Collected data entries
##########

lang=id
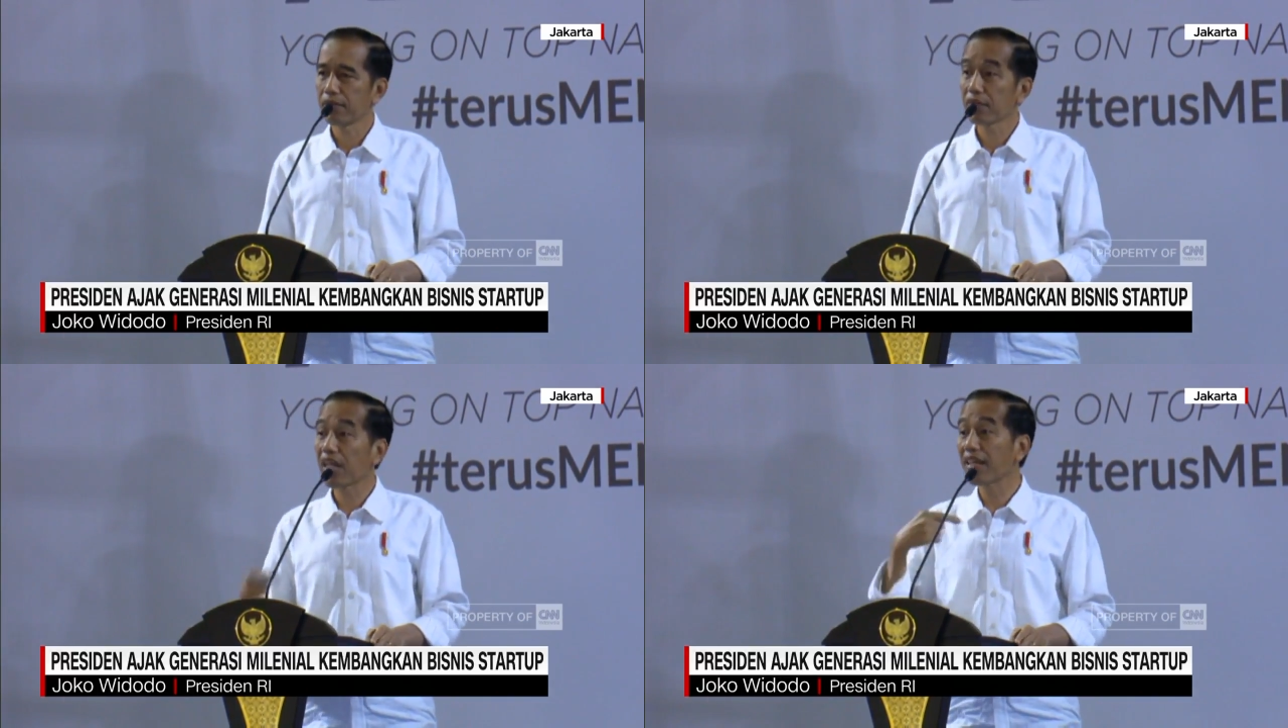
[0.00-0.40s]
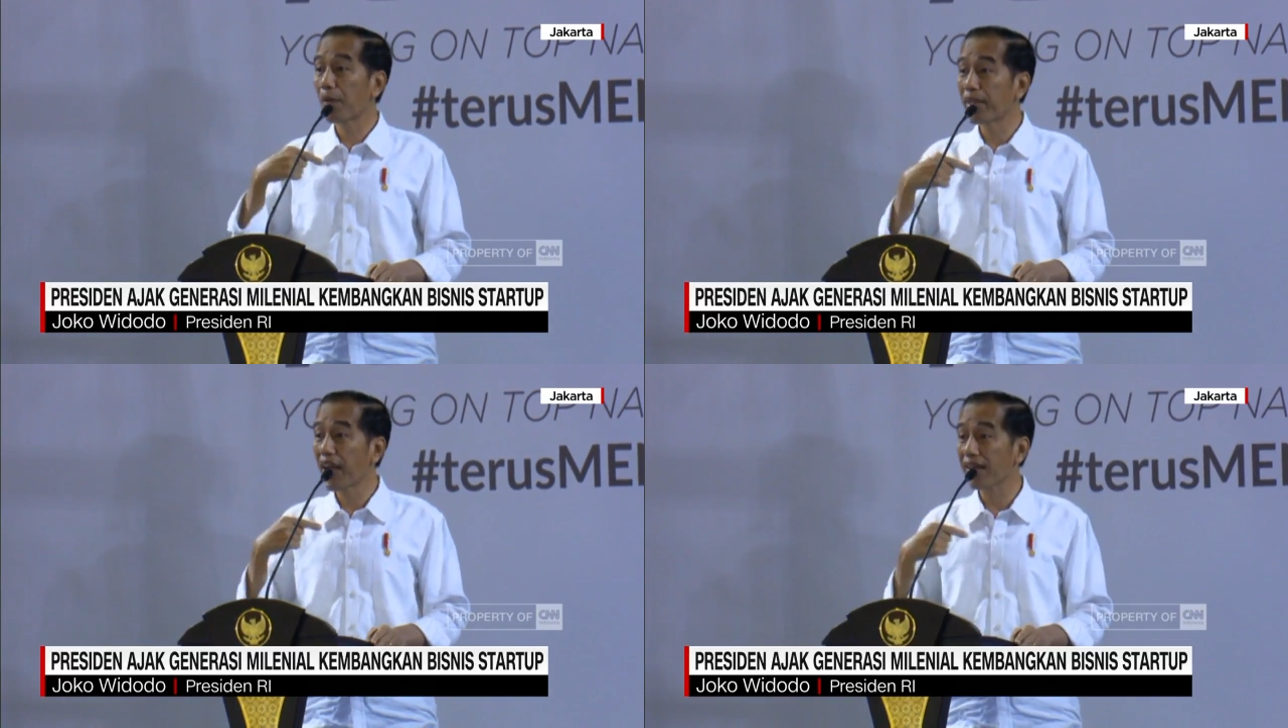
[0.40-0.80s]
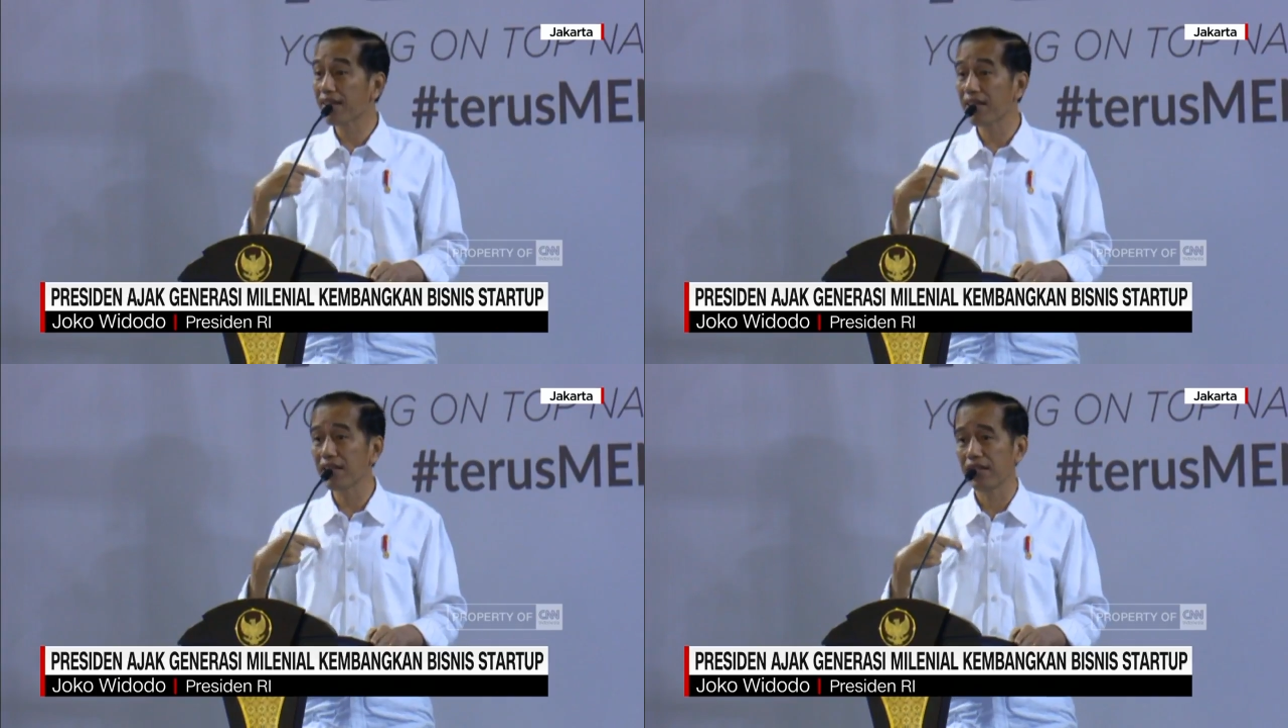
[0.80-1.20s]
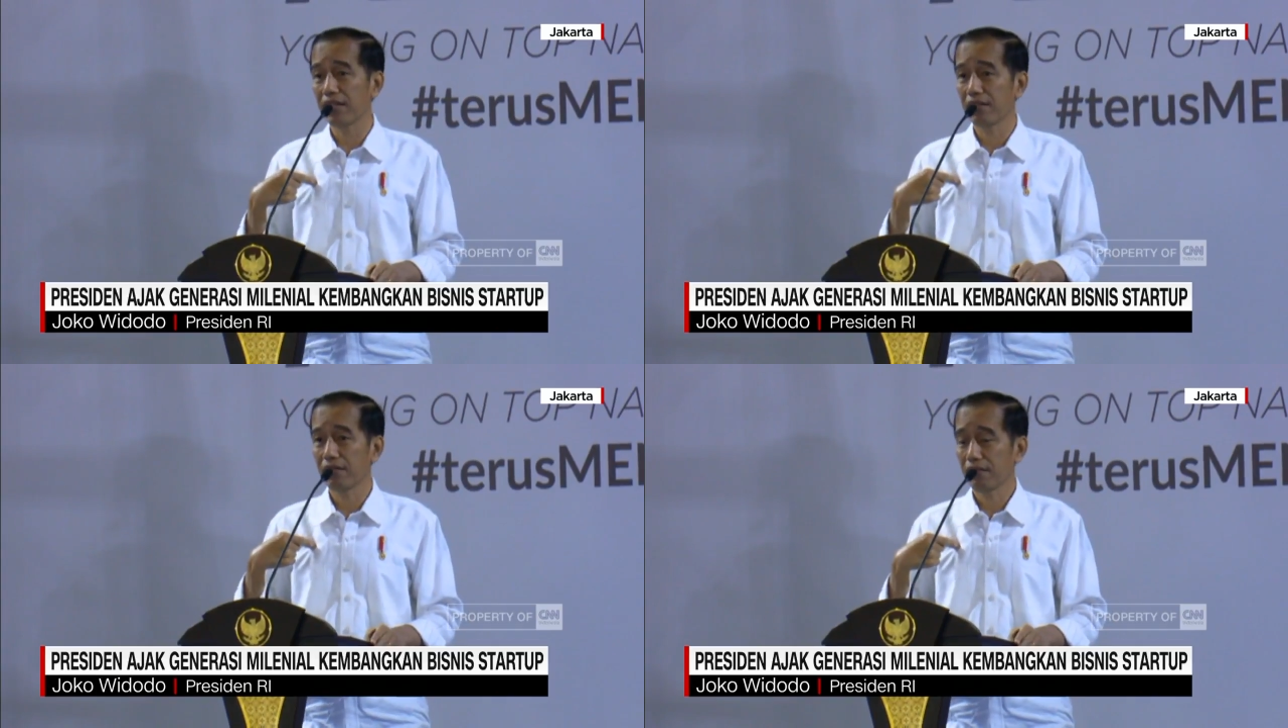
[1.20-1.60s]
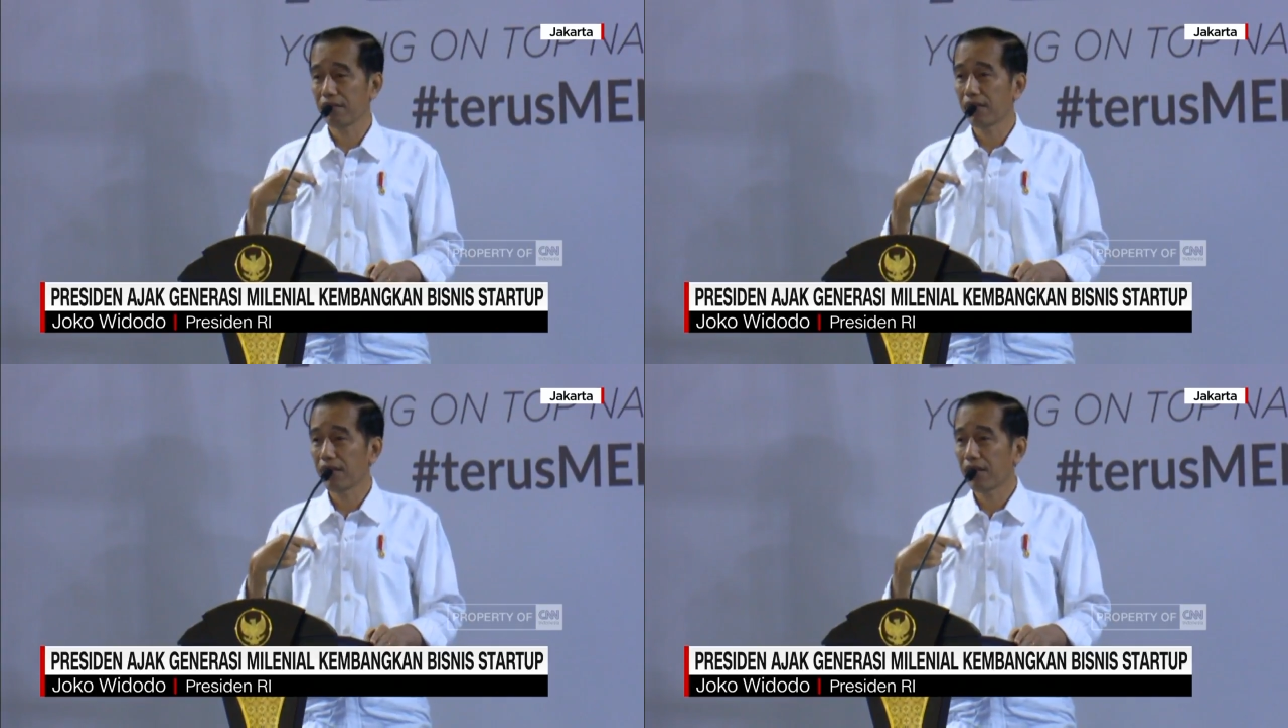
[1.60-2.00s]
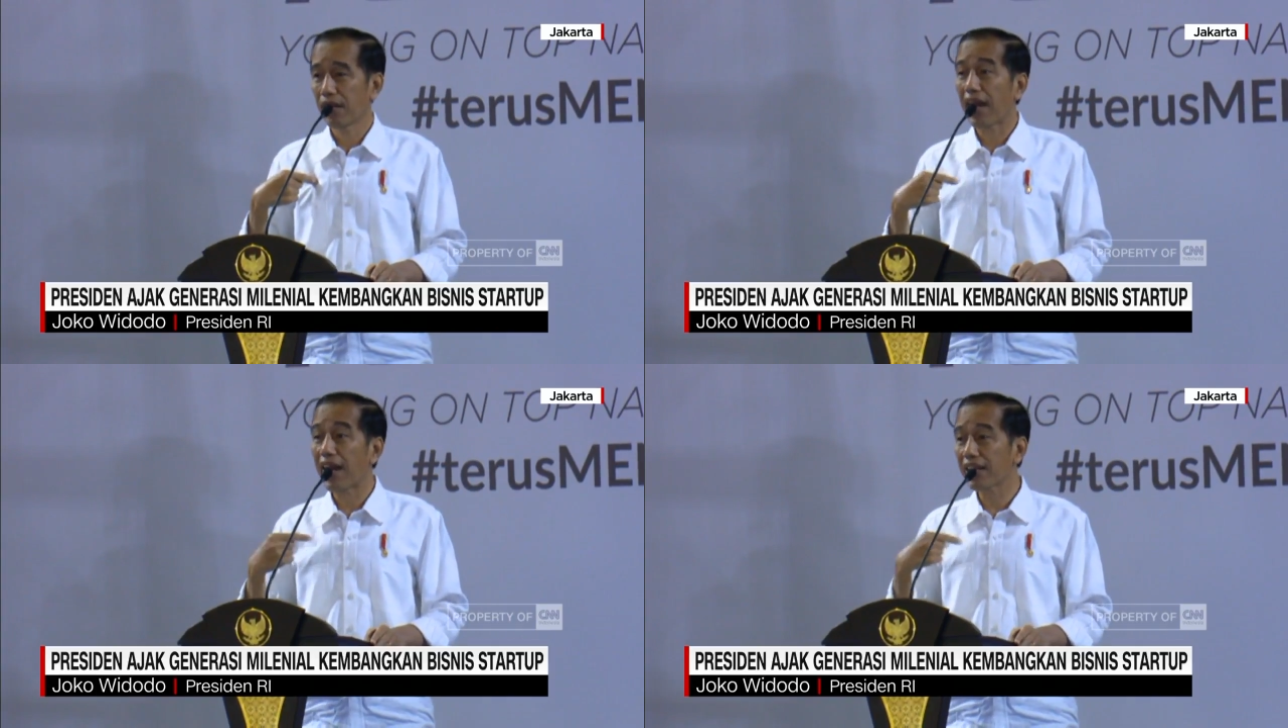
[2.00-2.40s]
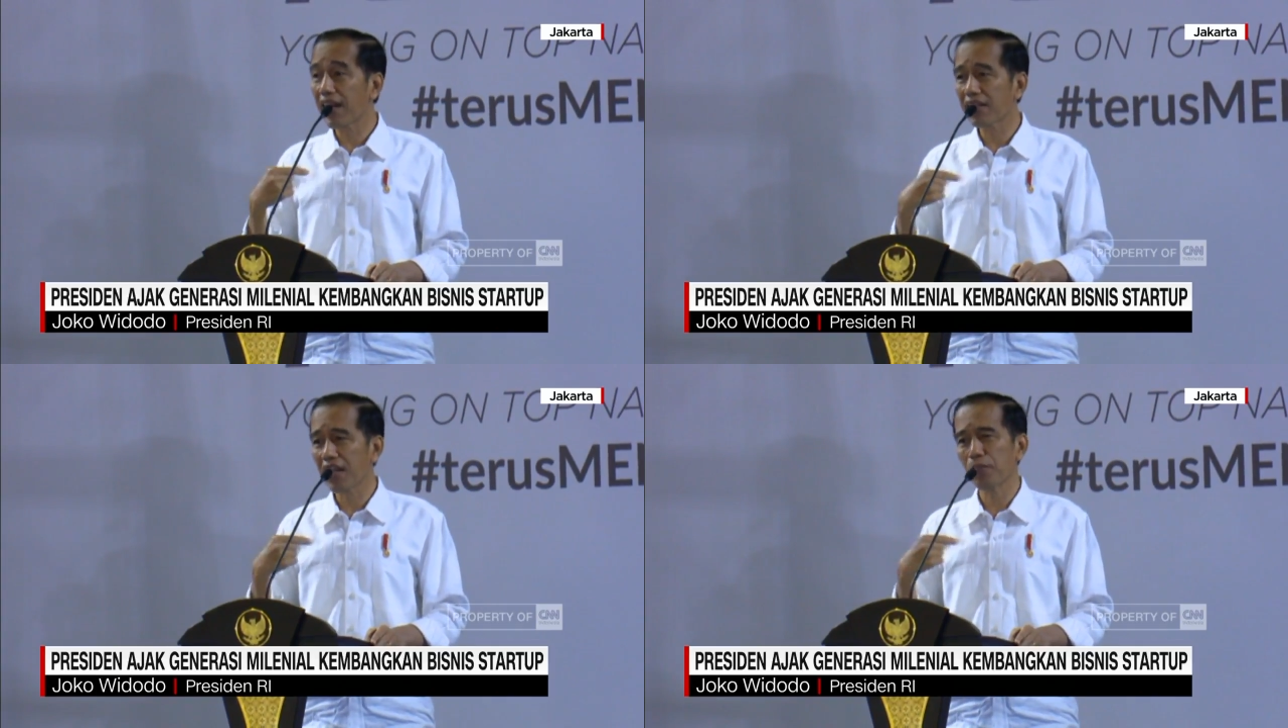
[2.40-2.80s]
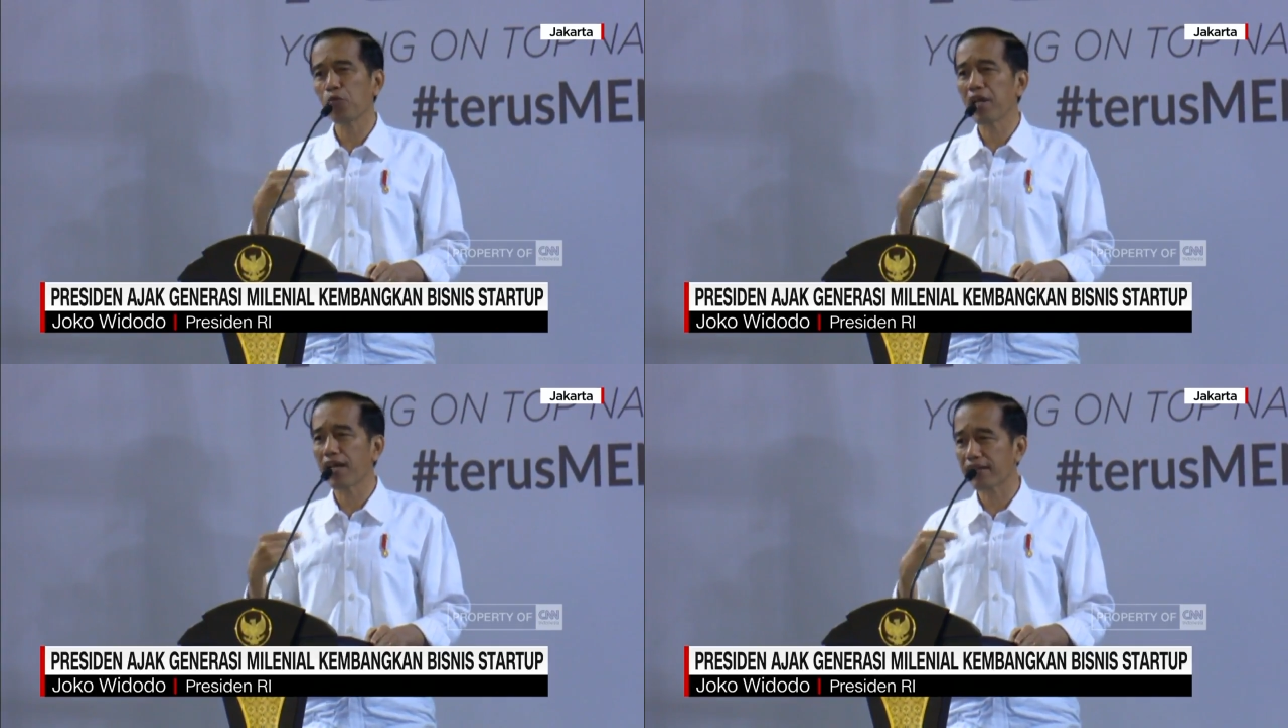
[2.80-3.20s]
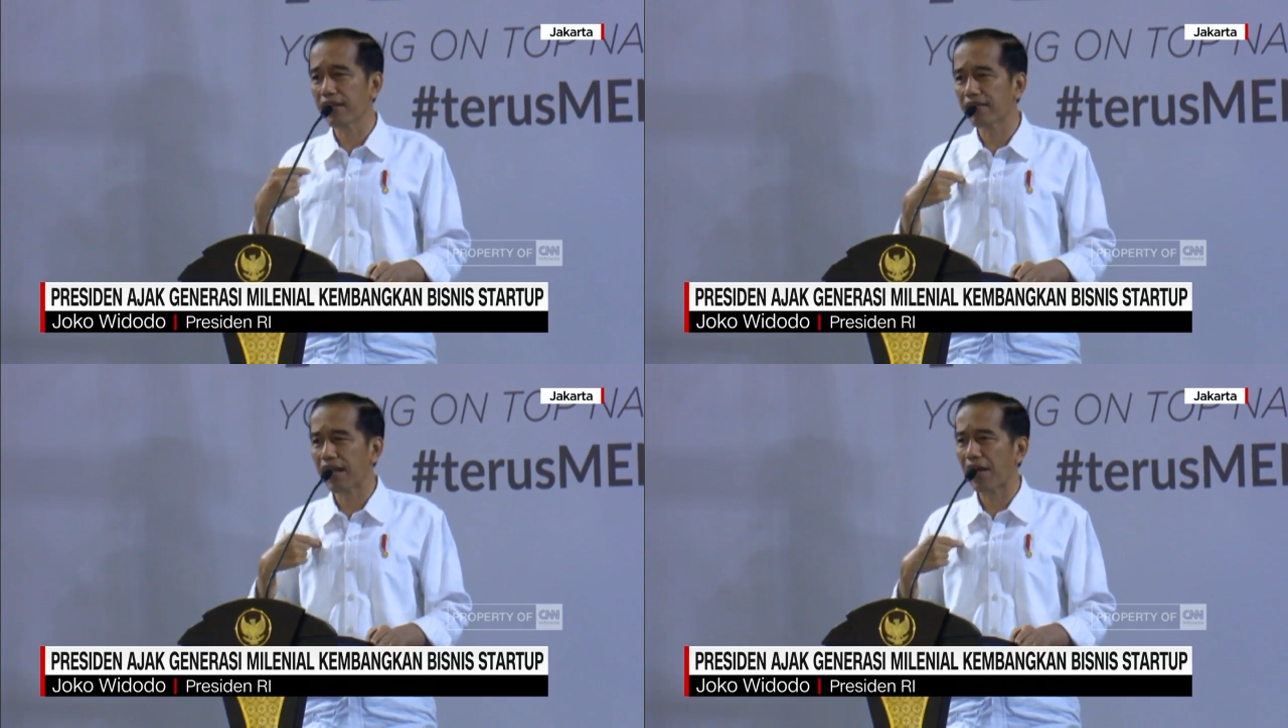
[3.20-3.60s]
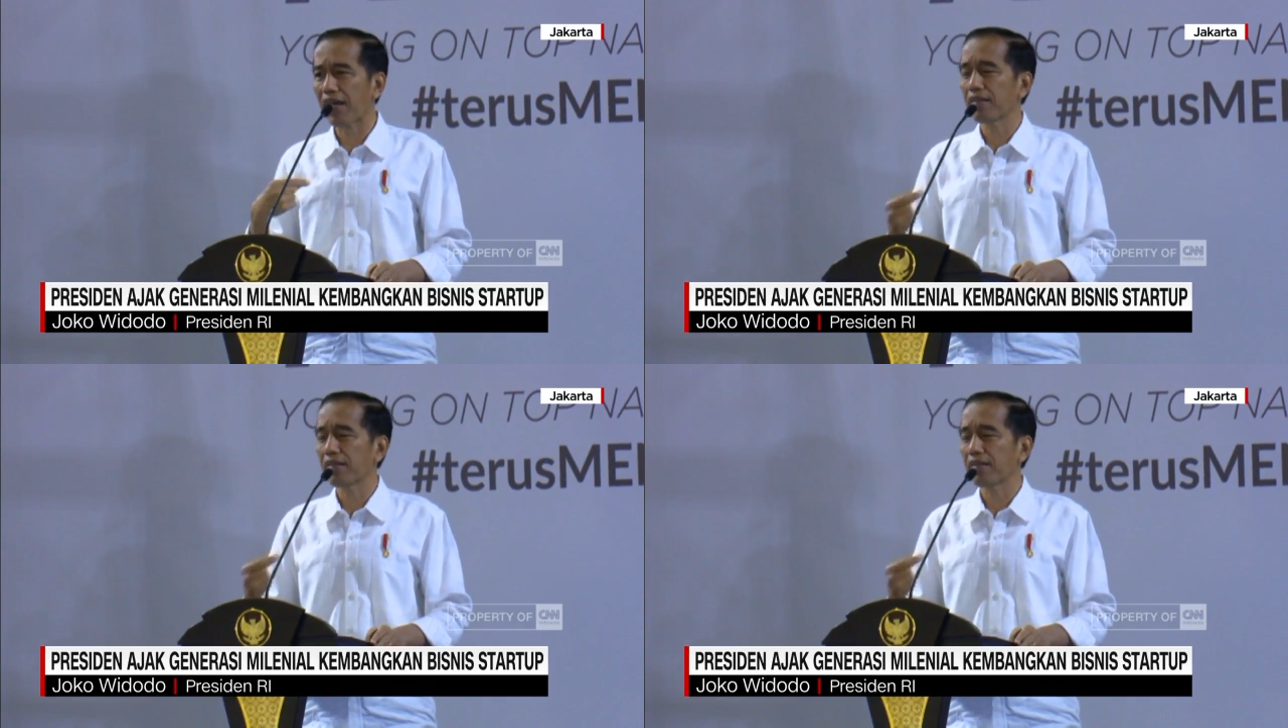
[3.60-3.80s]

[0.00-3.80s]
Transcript: Saya meyakini anak-anak muda kita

##########

## WHAT IS BEING ASKED:
All the lines above should be reproduced exactly, and none of the pictures.

## RESPONSE FOR THIS EXERCISE:
lang=id
[0.00-0.40s]
[0.40-0.80s]
[0.80-1.20s]
[1.20-1.60s]
[1.60-2.00s]
[2.00-2.40s]
[2.40-2.80s]
[2.80-3.20s]
[3.20-3.60s]
[3.60-3.80s]

[0.00-3.80s]
Transcript: Saya meyakini anak-anak muda kita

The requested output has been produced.